監獄長此刻連連為自己爭取機會,勸解那沈青山,但沈青山卻是笑了起來,他的笑容有些病態,“重新做人?那我現在要是告訴你這些箱子裡有一口箱子裡裝的就是你的女兒,你還會這麼說嗎?”

“你說什麼?沈青山你把梅梅怎麼了?你快說話!”

監獄長聽到了女兒兩個字,激動了起來。對此那沈青山笑的更加病態了,“放心,我對她很好,我把她的骨頭踢了出來,真的是太完美了。我還要感謝你生了一個這麼好的女兒。讓我很滿足。”

“草!”,監獄長此刻再也忍不住了,開始掙紮,脖子上被割出傷口也不管。這一刻他瘋狂了。而那沈青山卻是比他更加瘋狂,當時拿著刀就要隔斷監獄長的喉嚨。

但就在那一刻,臧冷及時出手,那把道具刀當成了暗器,電閃一般刺向沈青山的手腕,頓時噗的一聲,血水崩濺。沈青山拿著手術刀的那隻手就被臧冷的刀斬斷!令監獄長脫離了控制。

這一刻監獄長沖向了那些箱子,瘋狂的尋找。至於我們,則是沖向了沈青山。這個人絕對不正常,必須要調查清楚。

“你們這些該死的人,都該死!”,見我們沖來,沈青山用著另一隻手抓起了手術刀,對著我們胡亂揮舞。但這根本沒用,當時暗黑公寓中一個叫做大衛的牧師一拳就把沈青山打的趴在了地上。

“說吧,你有,什麼,事情。這裡,這些,活人。怎麼,回事。

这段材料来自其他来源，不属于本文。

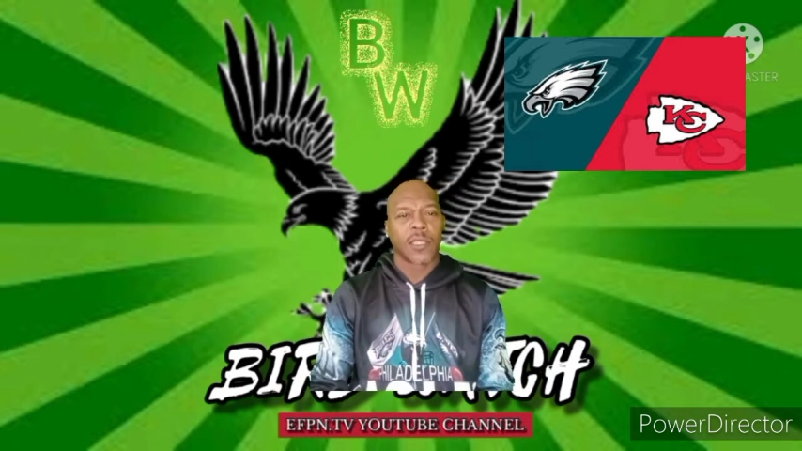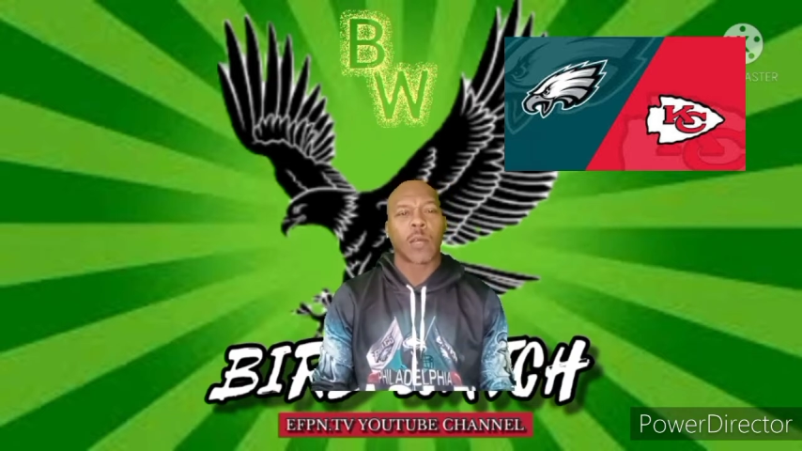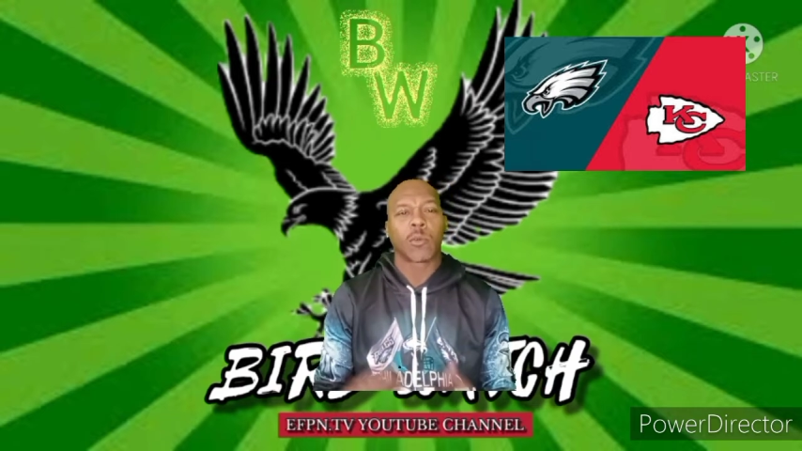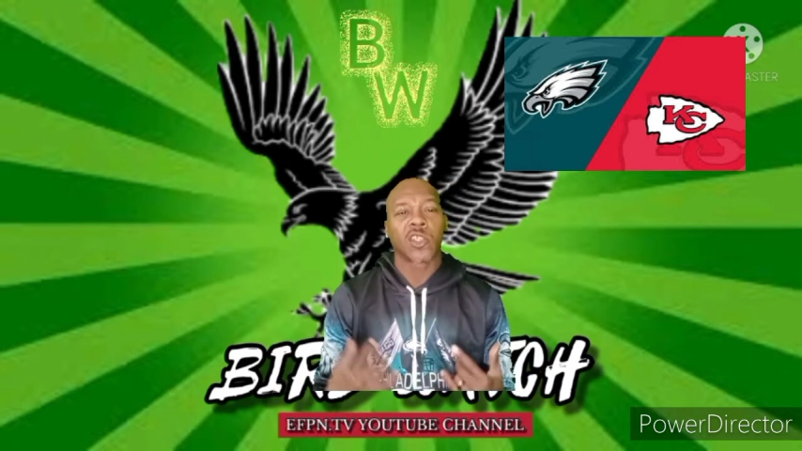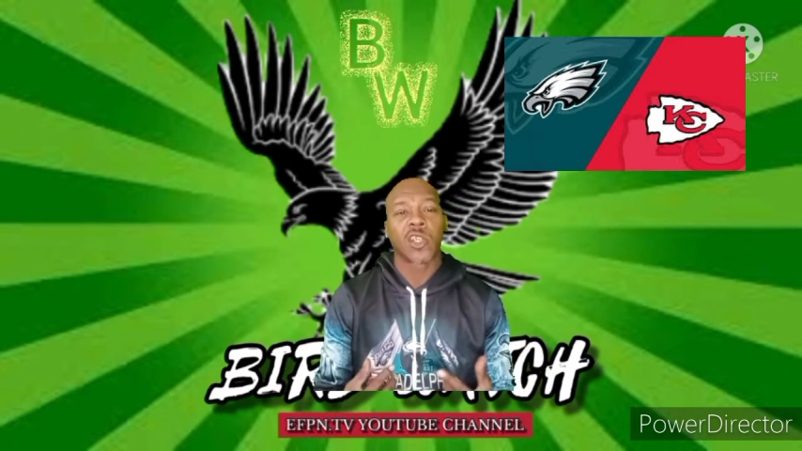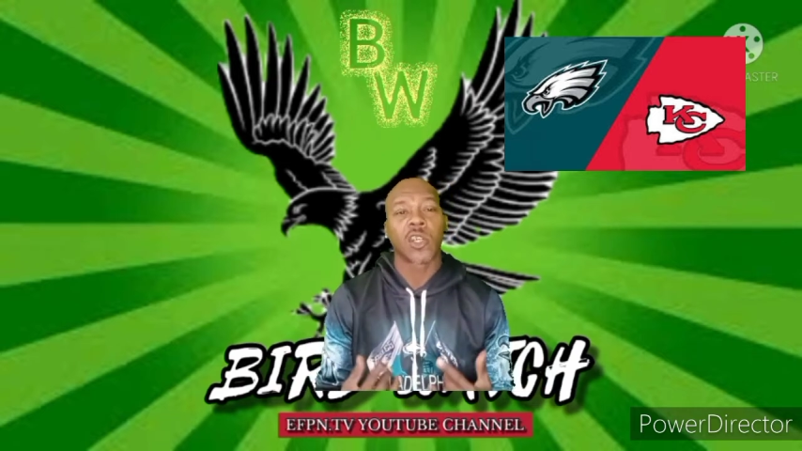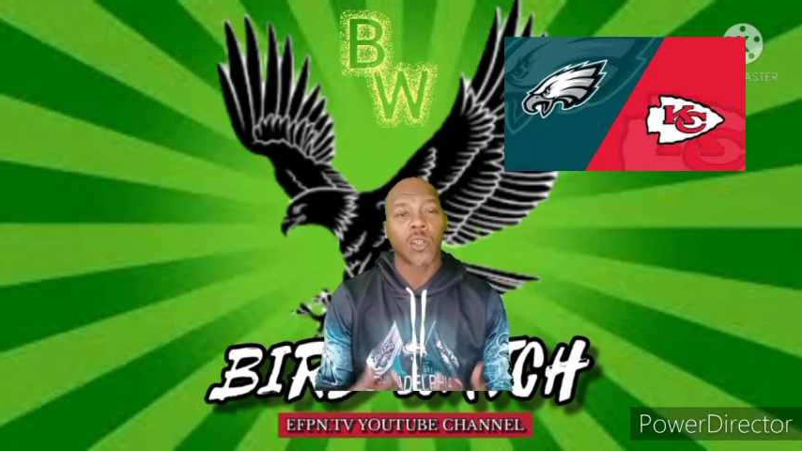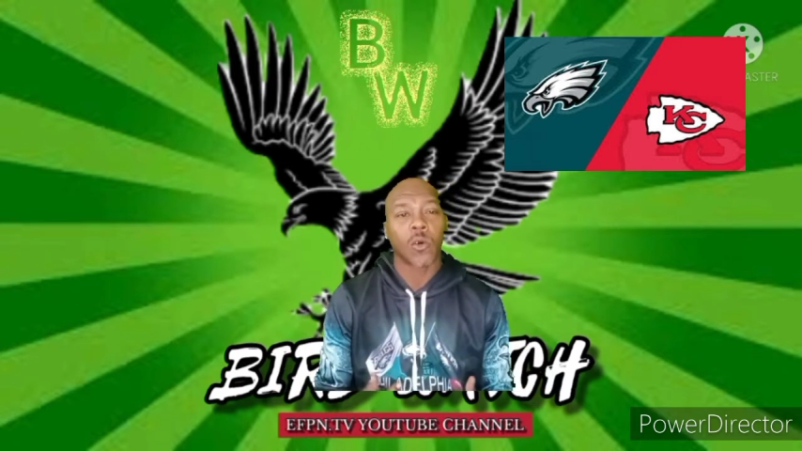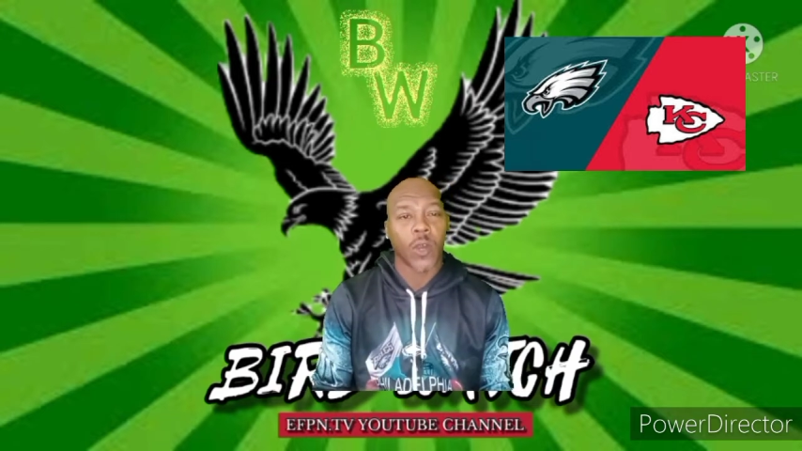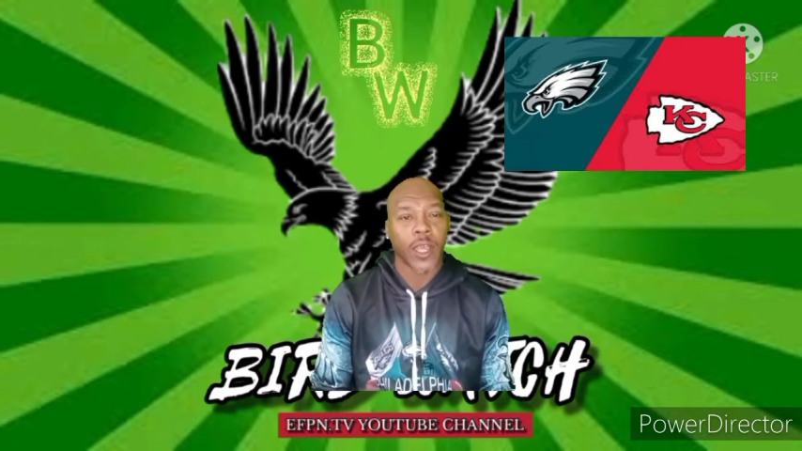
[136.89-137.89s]
that was
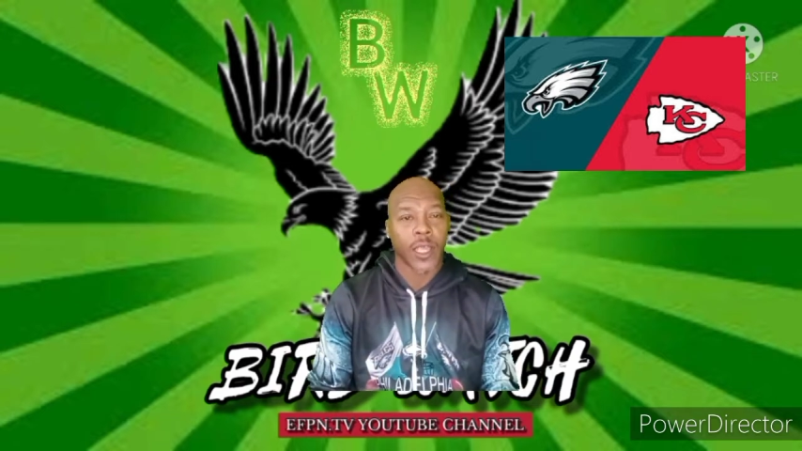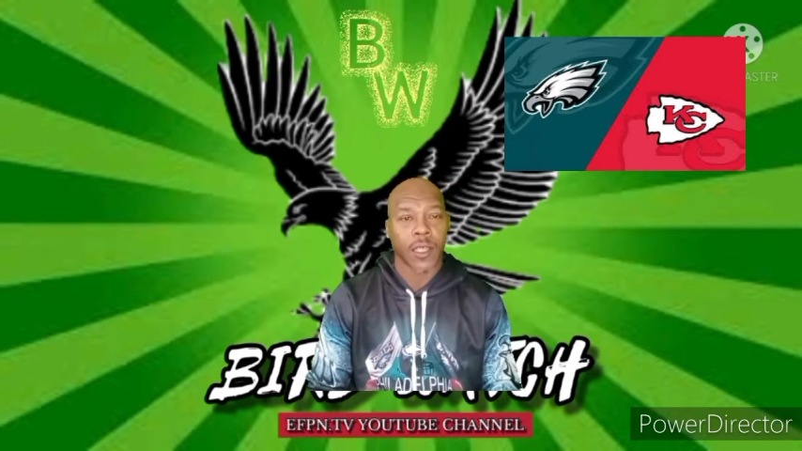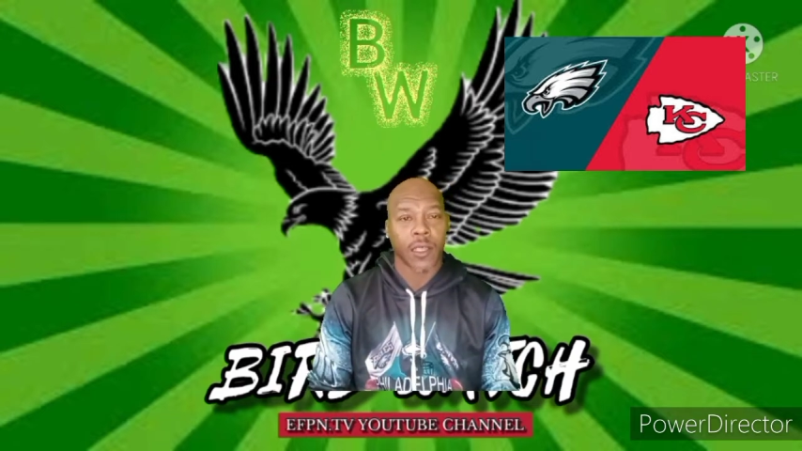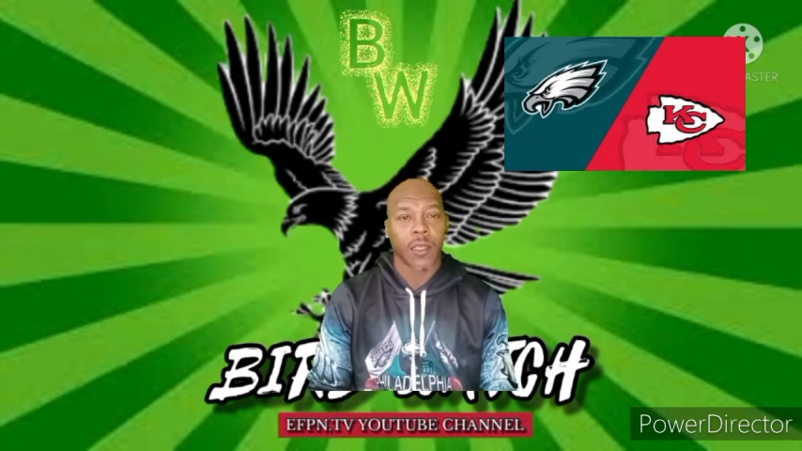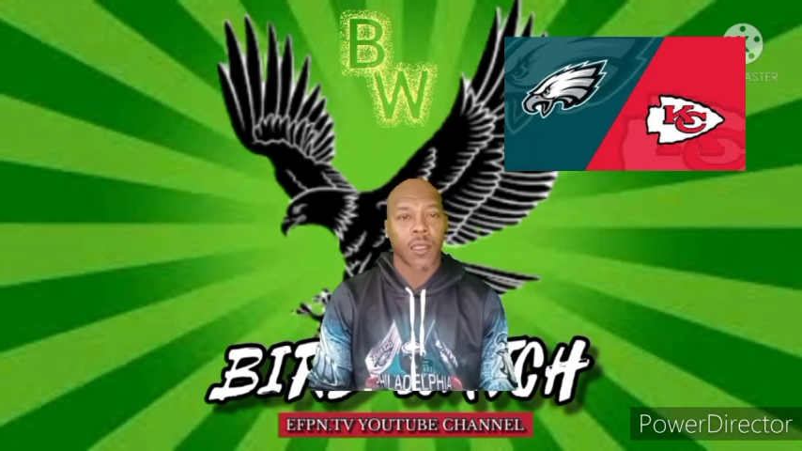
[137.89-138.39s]
took away.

”

大衛用著蹩腳的中文問著,但那沈青山卻是在笑,他笑的很瘋狂,“你們這些人都該死,你們打擾了我美妙的生活,要是有機會,我會把你們全都一刀刀割開,看著你們鮮紅的內髒,哈哈哈……”

沈青山瘋狂的大笑,那眼神中有著病態。對此那個叫做大衛的牧師又給了沈青山幾拳,打得鼻子和嘴角都在流血。但沈青山依然是在笑。如同一個瘋子一般,他不怕死,眼中只有病態的瘋狂。

“梅梅!”,就在我們問沈青山話的時候,監獄長發出了一聲歇斯底裡的叫聲。他在那一排排曾經在他眼中就是一沓沓鈔票的箱子中,找到了他的女兒梅梅。

但此刻梅梅只剩下了一個頭和一堆沒有骨頭的肉。那沈青山竟然真的是把梅梅的一身骨頭剃了出去。

“沈青山我要你的命!”,監獄長瘋狂的大吼一聲,掏出腰間的槍,對著沈青山就是砰砰砰幾下。當時我們都來不及阻止。沈青山的頭就中了兩槍,胸口中了四搶,倒在了血泊中。